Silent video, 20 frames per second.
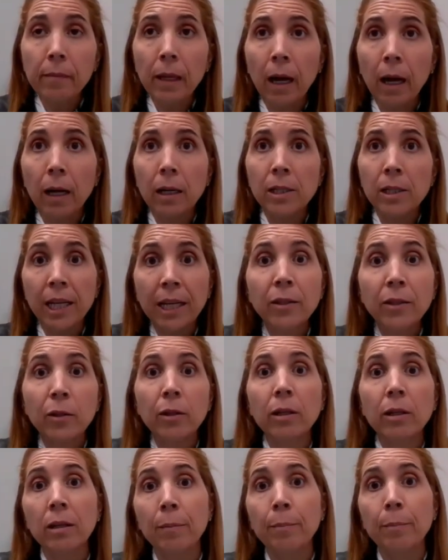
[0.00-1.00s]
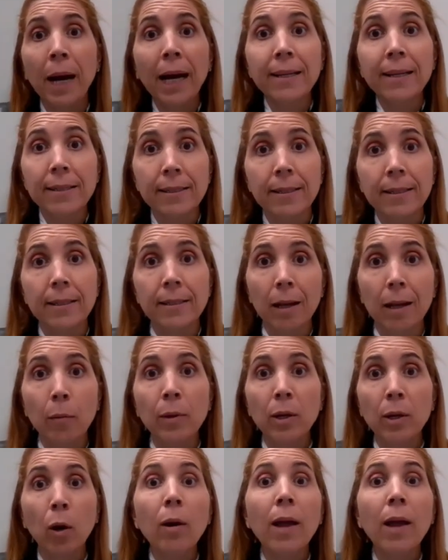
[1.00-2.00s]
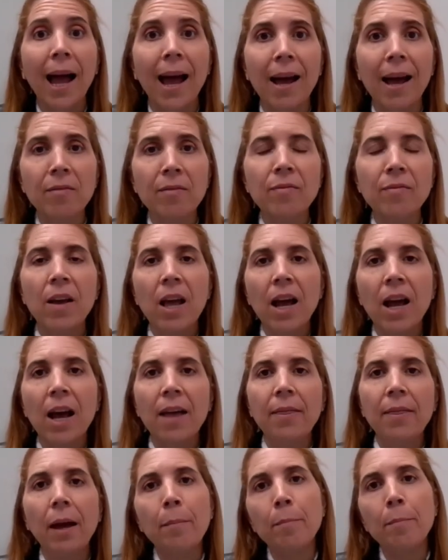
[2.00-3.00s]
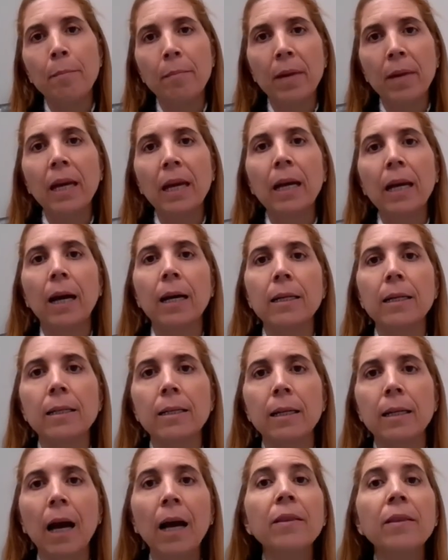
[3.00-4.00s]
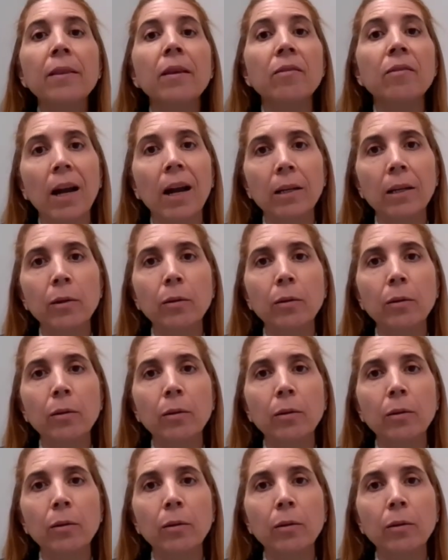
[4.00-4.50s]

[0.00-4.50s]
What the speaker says: gender biases that we all have and that make us undervalue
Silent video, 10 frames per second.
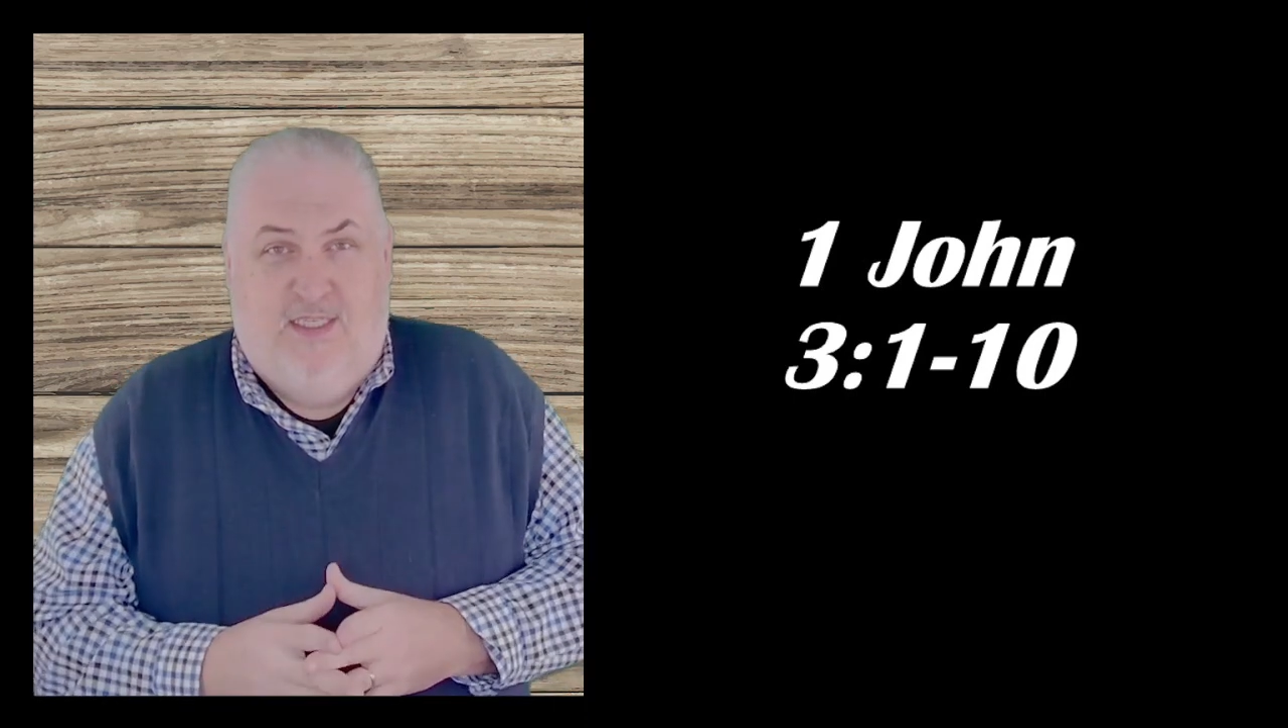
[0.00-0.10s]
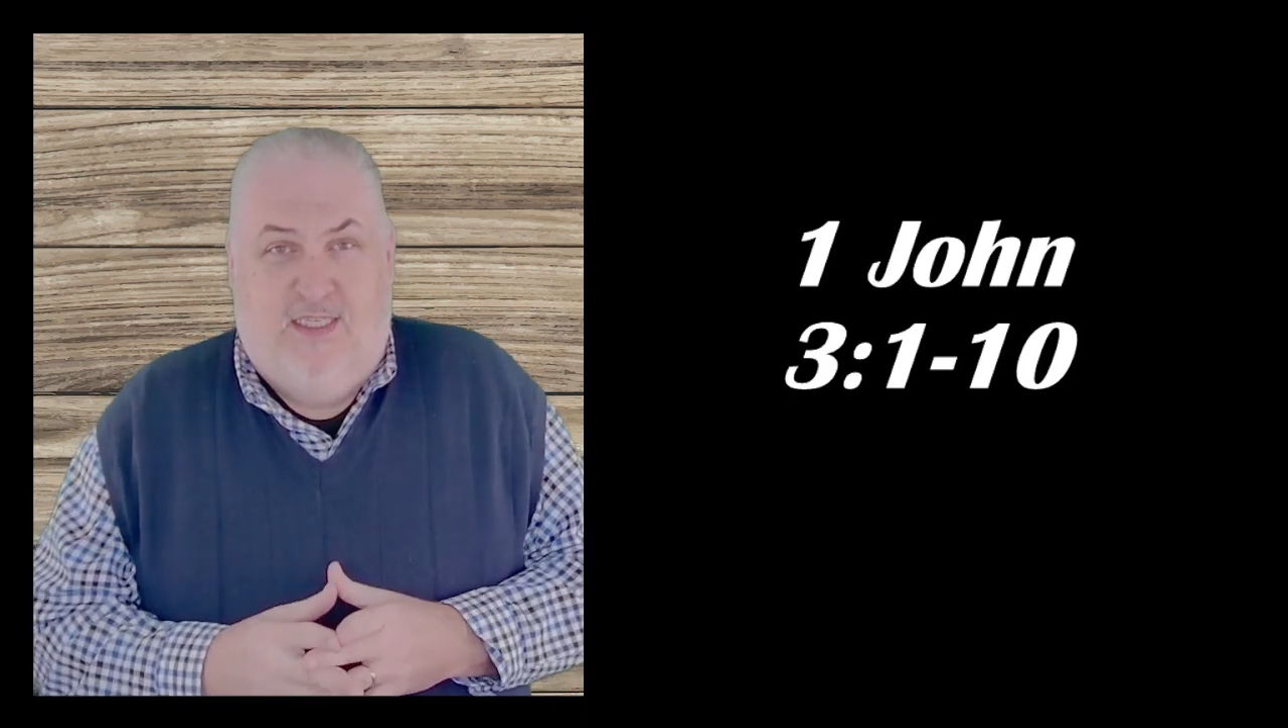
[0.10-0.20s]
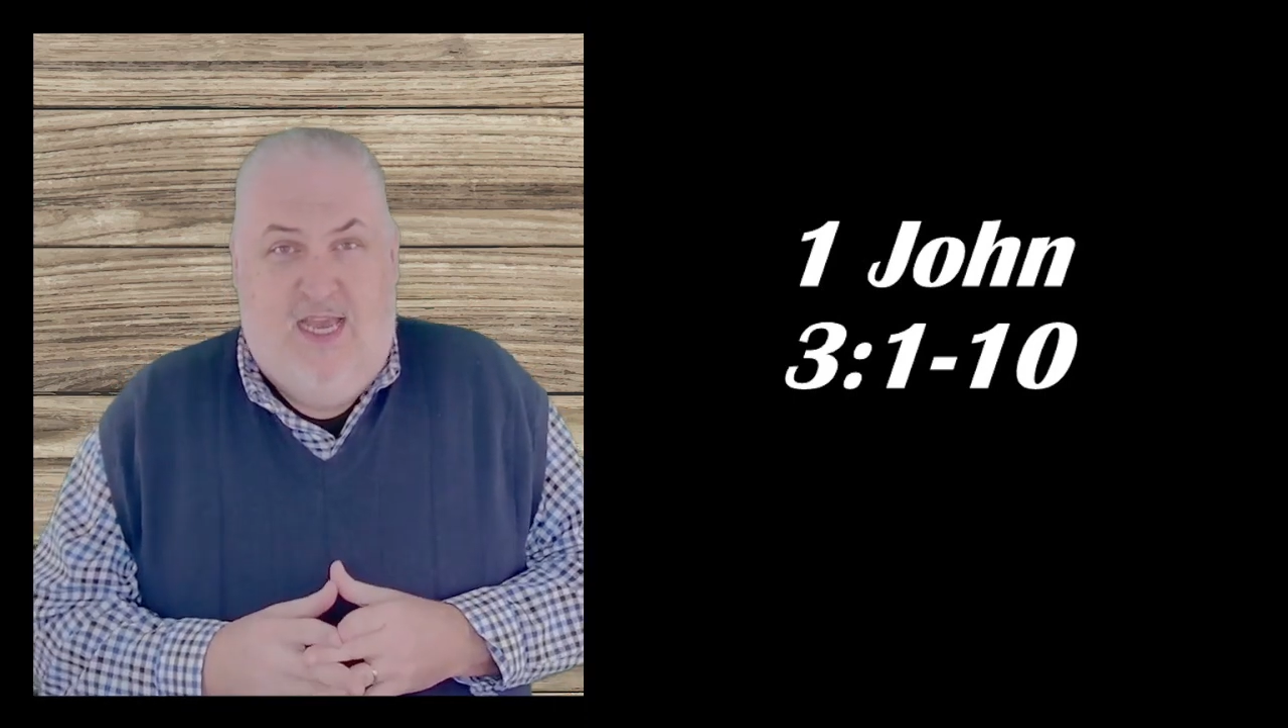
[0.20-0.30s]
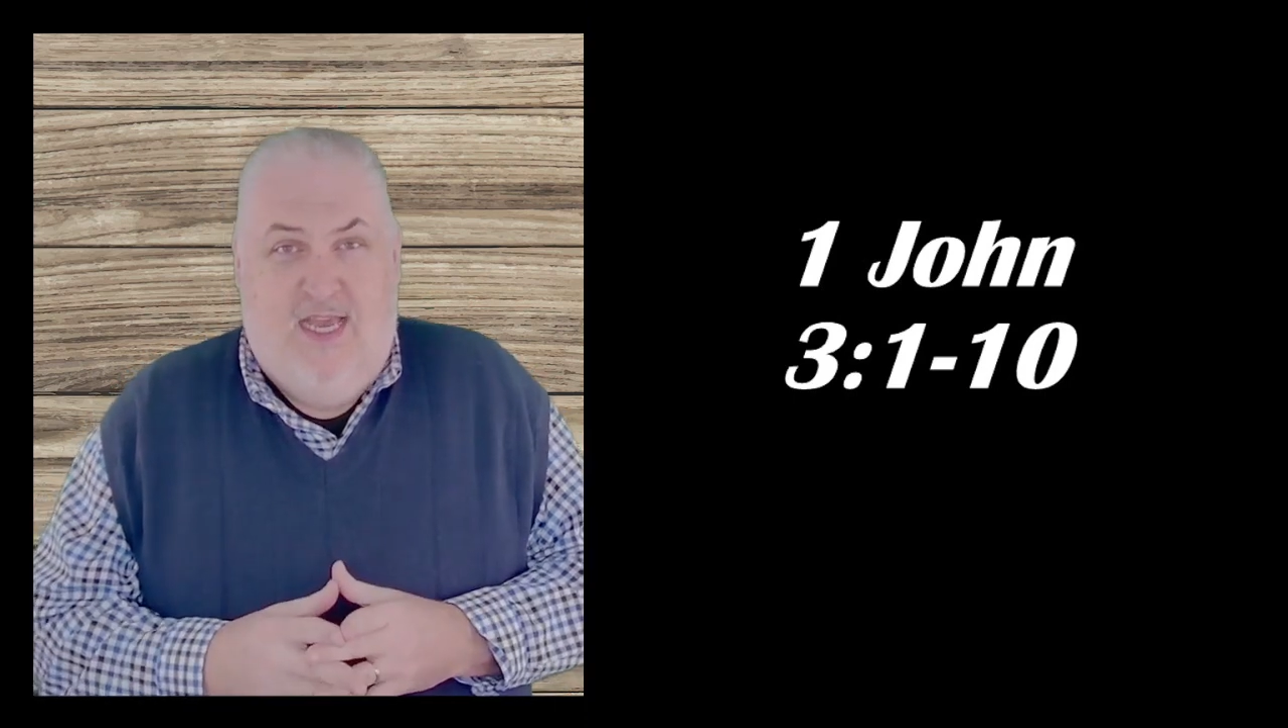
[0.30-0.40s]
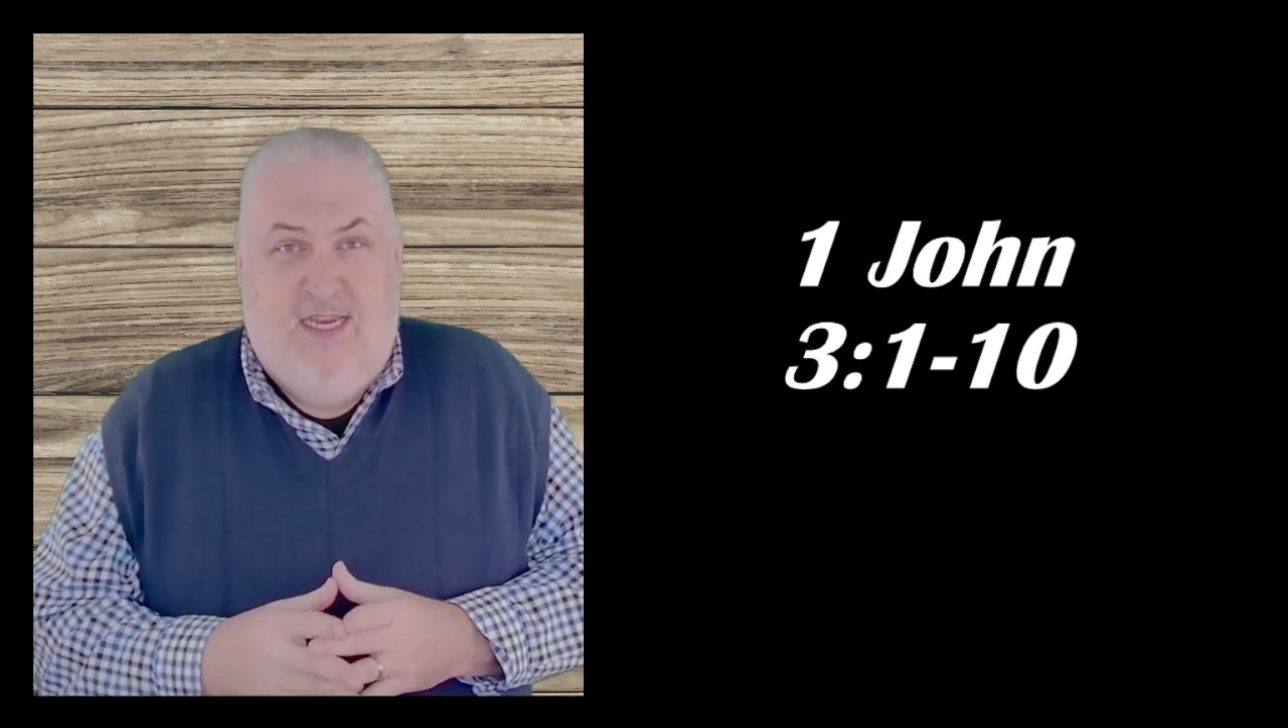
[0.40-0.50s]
said,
++++++++++++++++++++
In the entries above, find each line with the word "Silent" and show it.

Silent video, 20 frames per second.
Silent video, 10 frames per second.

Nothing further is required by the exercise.